You are viewing a plain text version of this content. The canonical link for it is here.
Posted to solr-user@lucene.apache.org by Chris Hostetter <ho...@fucit.org> on 2010/08/02 23:22:40 UTC

Re: StatsComponent and sint?

: With an sint, it seems to have trouble if there are any documents with 
: null values for the field. It appears to decide that a null/empty/blank 
: value is -1325166535, and is thus the minimum value.

1) there is relaly no such thing as a "null" value for a field ... there 
are documents that have no value for that field -- but that's differnet 
then actually indexing a null value (Solr is not a RDBMS)

I attempted to reproduce the problem you are describing by chaning the 
solr 1.4.1 schema.xml so that the "popularity" field used type "sint" and 
then indexed all of the sample documents.  exactly one of those documents 
has no value for hte "popularity" field (id:UTF8TEST) and this is the 
results that i got from the following reuqest...

http://localhost:8983/solr/select/?wt=json&q=*%3A*%0D%0A&version=2.2&start=0&rows=00&indent=on&stats=true&stats.field=popularity
{
 "responseHeader":{
  "status":0,
  "QTime":1,
  "params":{
	"indent":"on",
	"start":"0",
	"q":"*:*\r\n",
	"stats":"true",
	"stats.field":"popularity",
	"wt":"json",
	"version":"2.2",
	"rows":"00"}},
 "response":{"numFound":19,"start":0,"docs":[]
 },
 "stats":{
  "stats_fields":{
	"popularity":{
	 "min":0.0,
	 "max":10.0,
	 "sum":102.0,
	 "count":18,
	 "missing":1,
	 "sumOfSquares":702.0,
	 "mean":5.666666666666667,
	 "stddev":2.700762419587999}}}}

As you can see, it correclty recognized that the "min" value was 0.0, and 
thta 1 of the 19 total docs had no value for that field.

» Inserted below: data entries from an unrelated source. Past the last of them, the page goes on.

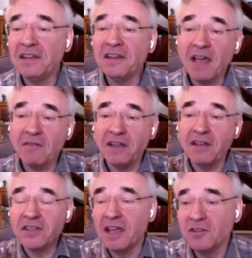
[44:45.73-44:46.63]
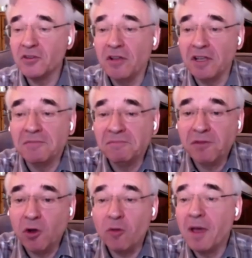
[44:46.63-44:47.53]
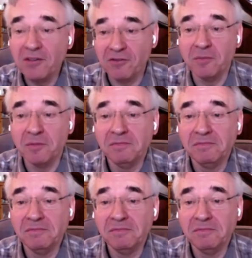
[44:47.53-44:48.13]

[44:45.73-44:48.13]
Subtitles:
didn't have an inside toilet or a bathroom.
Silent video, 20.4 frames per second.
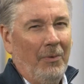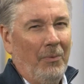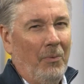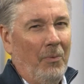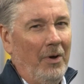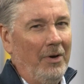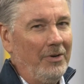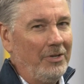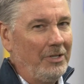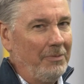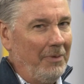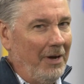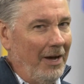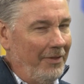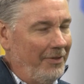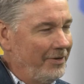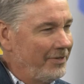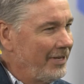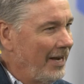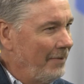What are some
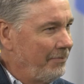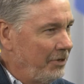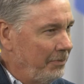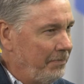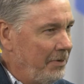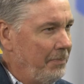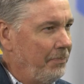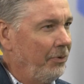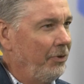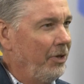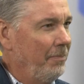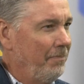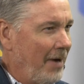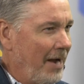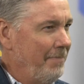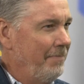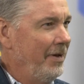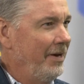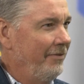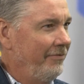other types of people that
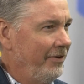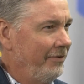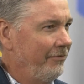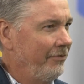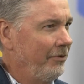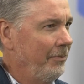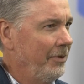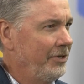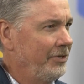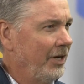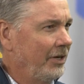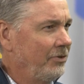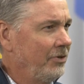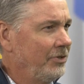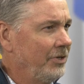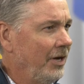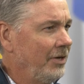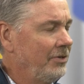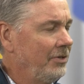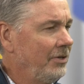might benefit from this
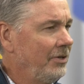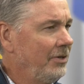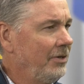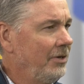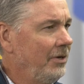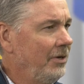exercise?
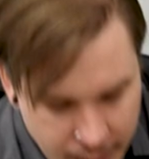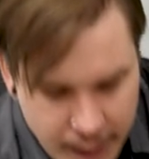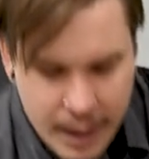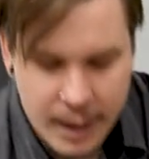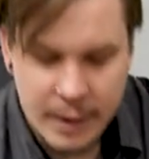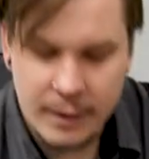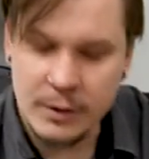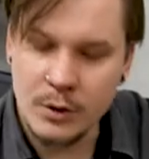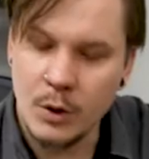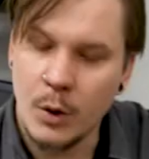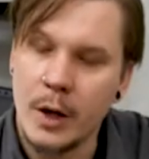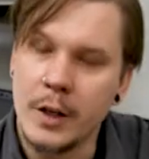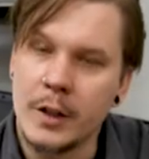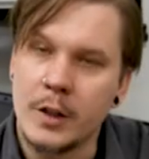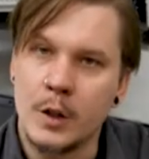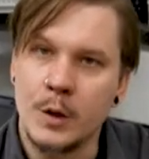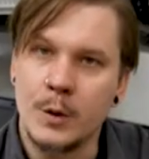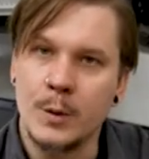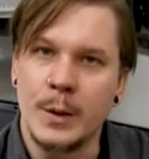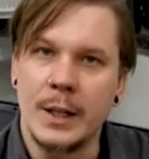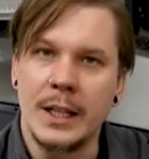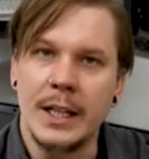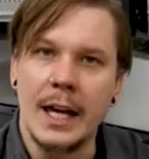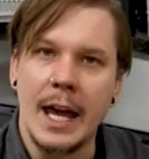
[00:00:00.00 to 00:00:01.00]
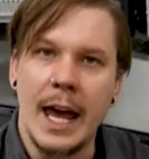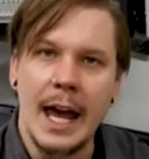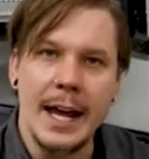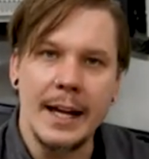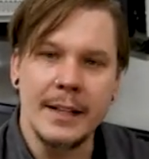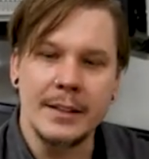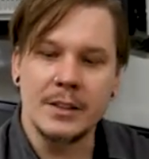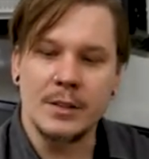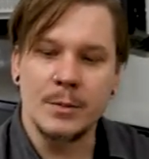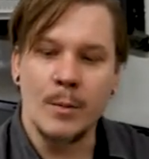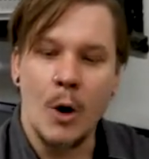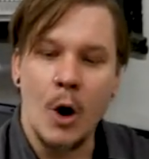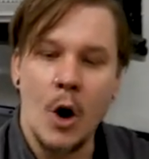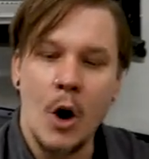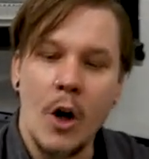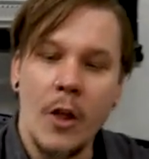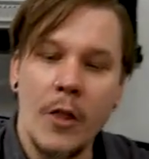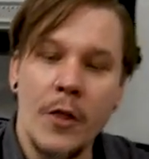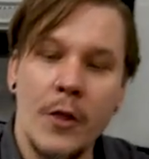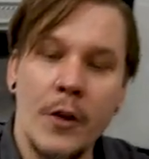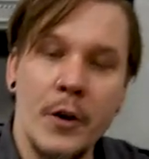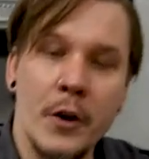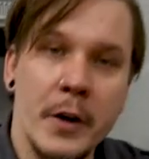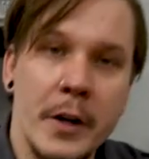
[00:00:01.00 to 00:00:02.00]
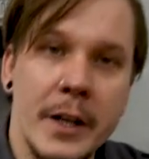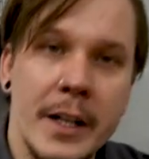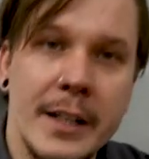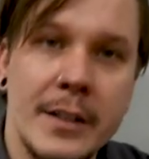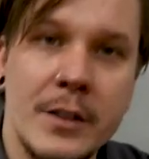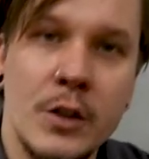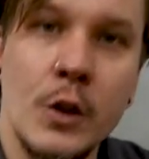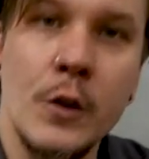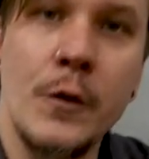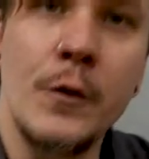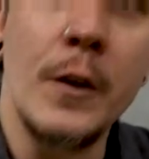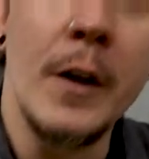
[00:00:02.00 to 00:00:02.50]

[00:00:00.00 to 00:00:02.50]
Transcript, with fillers: is going to be a small 30 to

If you can't reproduce these types of results with your own data, then we 
need to see a lot more details about your specific sitaution (schema.xml, 
raw data, query urls, results, etc...) to try and understand what you are 
seeing.


-Hoss


Re: StatsComponent and sint?

Posted by Jonathan Rochkind <ro...@jhu.edu>.
Thanks Hoss, the problem was transient, I believe that my index had 
become corrupted (changed the schema but hadn't fully deleted all 
documents that had been using the previous version of the schema), my 
fault.